The article notes that these four child-rearing questions were included on a survey with more typical questions asked in political surveys, including demographics, horse-race themed questions about the candidates (this was early in the primary season, when there were still many candidates in the race), and policy questions.  Given the title of the article, it’s clear that the authors were surprised by this finding and viewed it as a bizarre and unexpected discovery. There is a worldview implicit in their framing of the article: When it comes to presidential politics, parenting styles shouldn’t really matter. Policy stances, income, geography, demographics—these are factors that we usually use to explore and explain politics.  This finding about authoritarian child-rearing preferences is, well, weird.  

Perhaps it’s time rethink the worldview that leads to this attitude.

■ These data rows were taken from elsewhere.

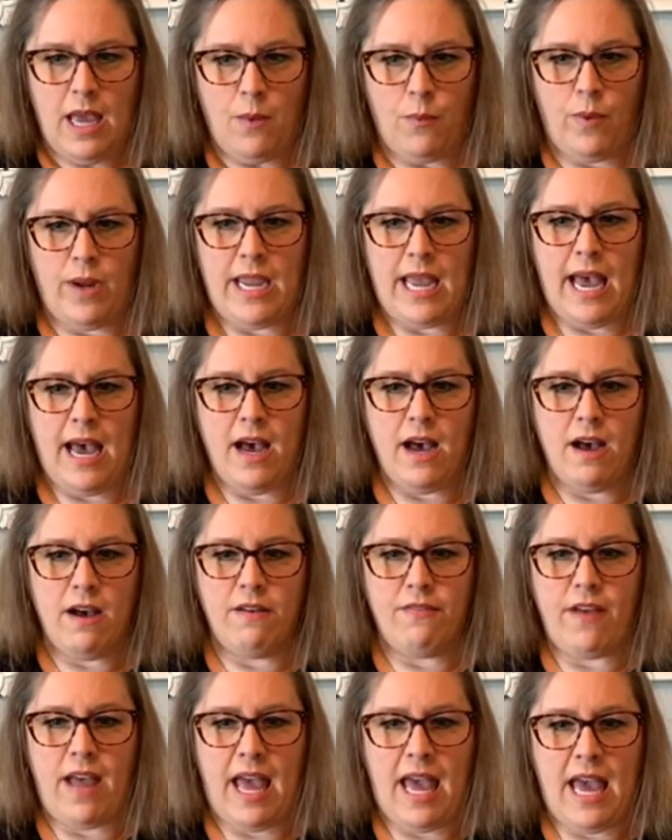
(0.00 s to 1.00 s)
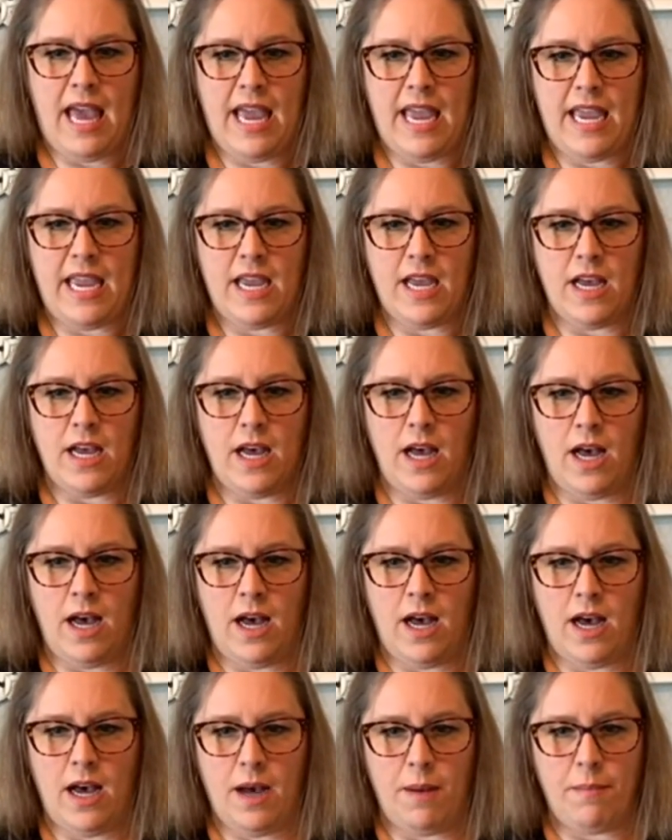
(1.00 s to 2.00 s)
We have a
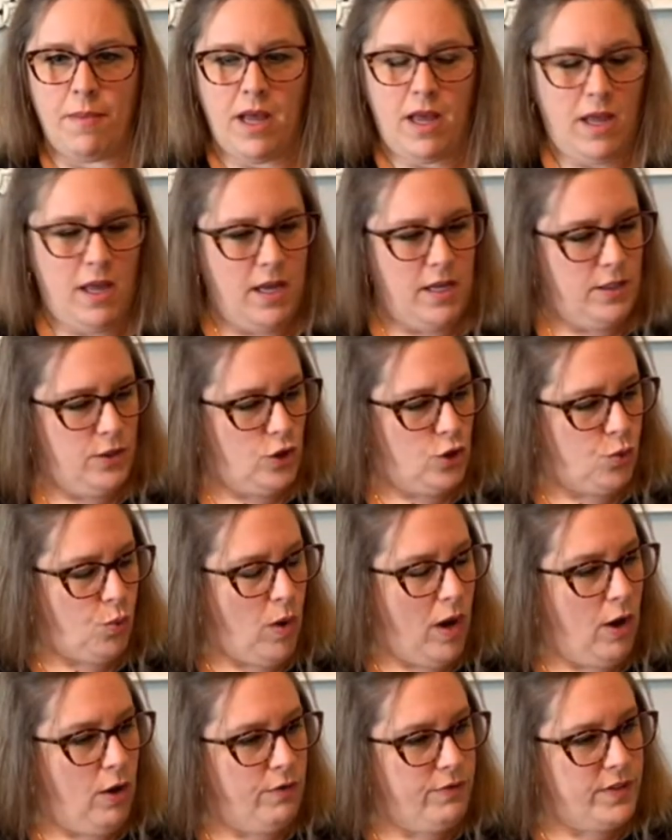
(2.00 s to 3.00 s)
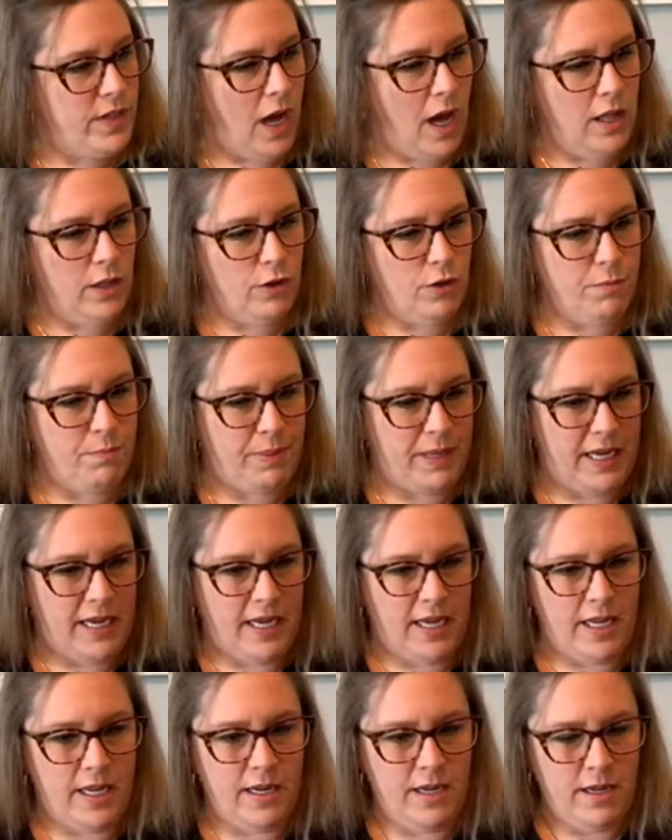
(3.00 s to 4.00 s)
um, $12
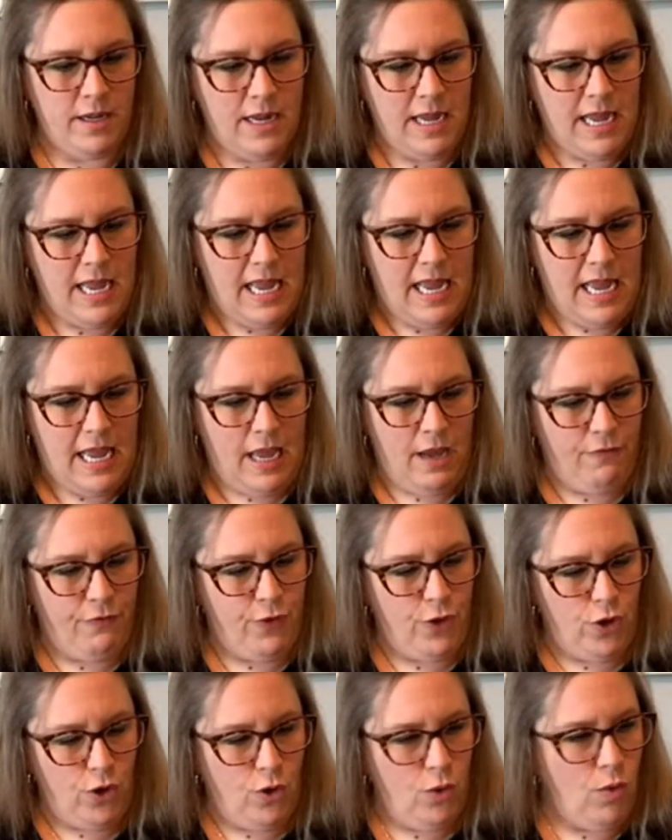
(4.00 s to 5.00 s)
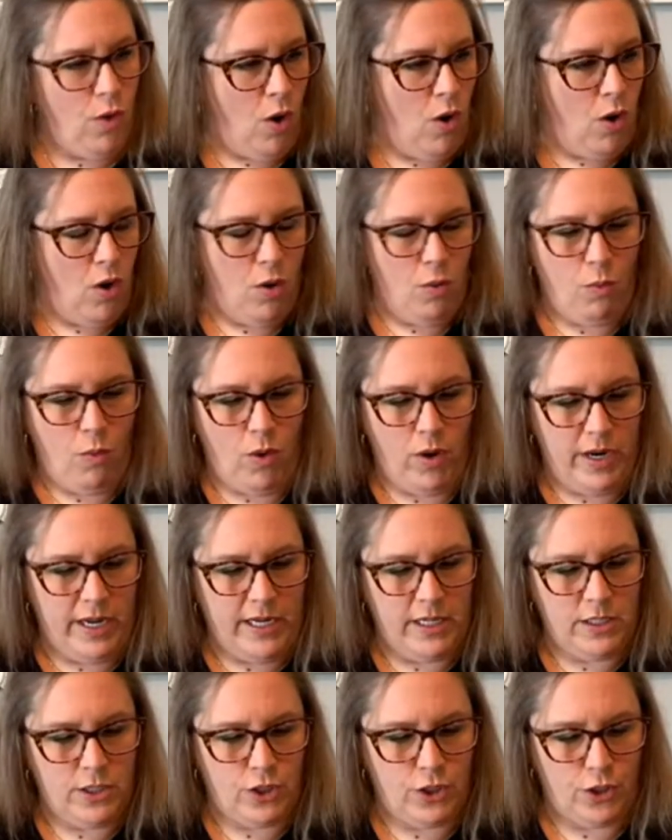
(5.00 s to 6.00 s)
bid if you are wanting
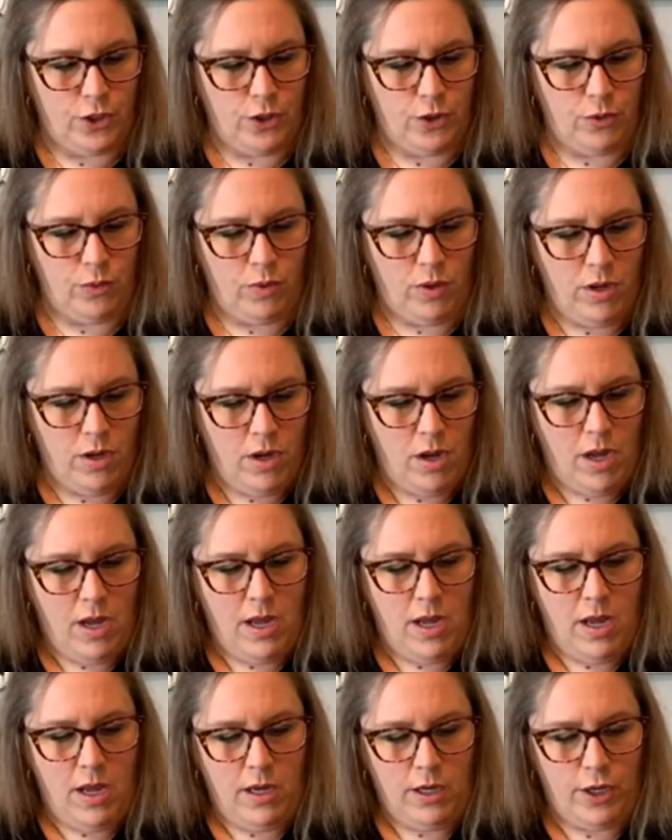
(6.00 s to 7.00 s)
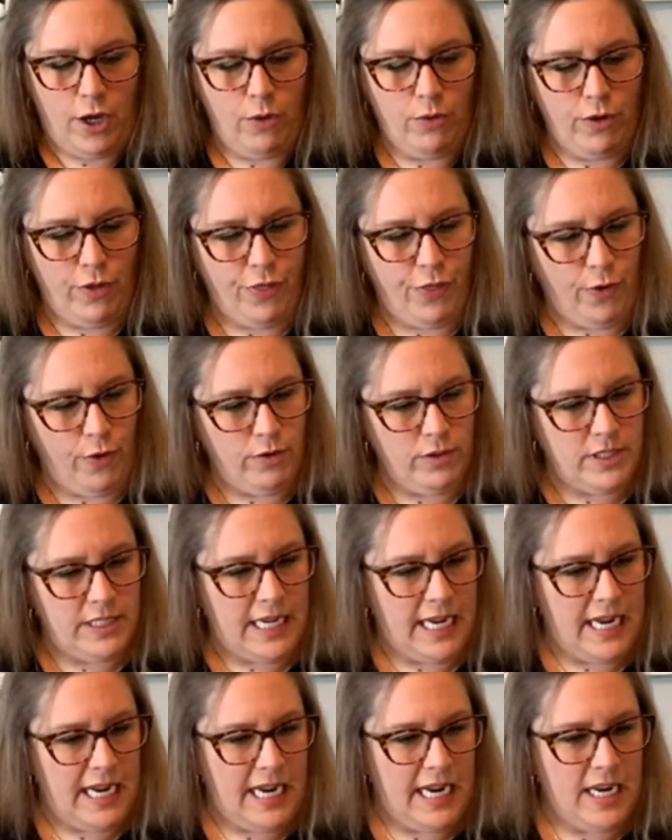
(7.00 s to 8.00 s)
to Go to
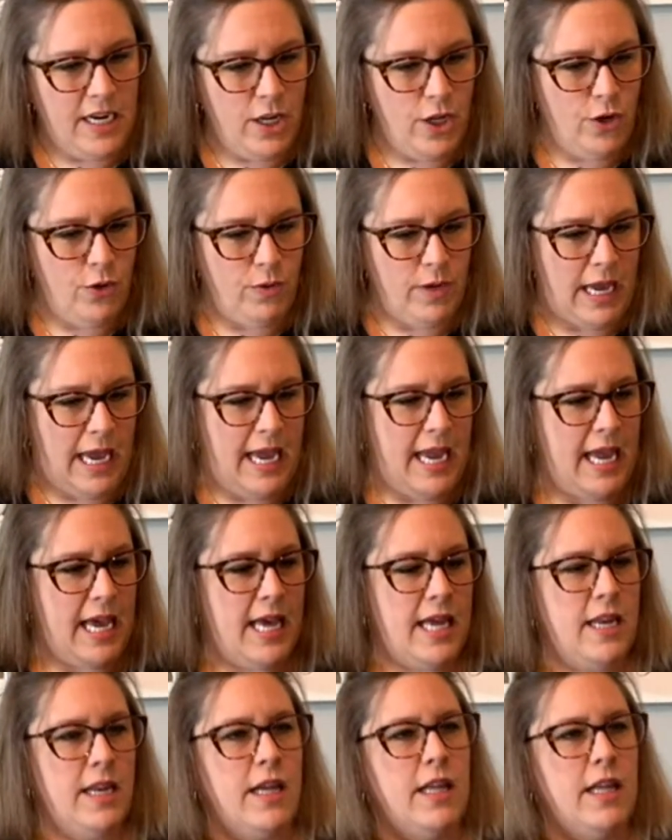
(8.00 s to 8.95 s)
13, you can.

In my book Race and Social Change: A Quest, A Sudy, A Call to Action, I offer an analysis of matters of race and social change grounded deeply in the science of complex systems.  I note that living systems are organized according the logic of fractals, with similar patterns appearing across multiple scales of analysis, from the microcosm of the family to the macrocosm of global geopolitics.  I also note that that in human systems, the pattern that we see across all of these scales is that of the development away from simple hierarchy towards relational networks that are much more equal, interconnected, and interdependent.  It’s an underlying process that explains phenomena as diverse as transformations in women’s rights, movements towards racial equality, the rise of “flat” organizations, and global interconnectedness.

In the book, I also note that this process of development towards greater interconnectedness does not always progress in a smooth and unbroken trend; as with all processes of development, it often takes two steps forward followed by several steps back. Development progresses in jarring fits and starts. It’s a perspective that explains the movement towards greater equality for historically marginalized groups like women and people of color…and also the backlash against that movement.  It’s a perspective, grounded in science, that illuminates dynamics that we see all around us right now in important ways. (For a more complete review of these ideas, see the introduction and chapters 3 and 4 of my book).

From this perspective, the finding that authoritarian attitudes were the only trait that proved to have a statistically significant correlation with being a Trump voter is not at all weird; it is actually the factor that most directly and explicitly focuses on the essence of dynamics currently unfolding at all scales around the world right now.  Authoritarian parents have a clear and strong preference to operate within a simple hierarchy; they prefer dominant, controlling parents and obedient children in the microcosm of the family. It should come as no surprise that they prefer to call forth and co-create a similar authority arrangement at the macrocosmic scale of the nation. Similarly, egalitarian parents who prefer more independence, curiosity, and self-reliance in their children within the microcosm of the family seek to call forth and co-create similarly egalitarian, empowered dynamics at the macrocosmic scale of the nation.

Demographics, gender, specific policy positions, socio-economic status and other similar factors surely have exert some influence on people’s beliefs and actions,  but from this view they are relatively shallow, surface-level issues somewhat removed from the essence of what matters most in understanding recent events. “What kind of authority structure do I prefer to live in—and therefore co-create in the world around me?” is the unstated question at the center of both social change and the intense resistance to that change.  

It’s not a “weird trait”; it’s the heart of the matter, and we need to move beyond the worldview that fails to discern the centrality of this matter to dynamics of change unfolding at all levels of analysis from the micro to the macro.  If we are going to respond effectively to the challenges of this moment, we need to awaken to this higher consciousness regarding the nature of the change process in which we find ourselves immersed.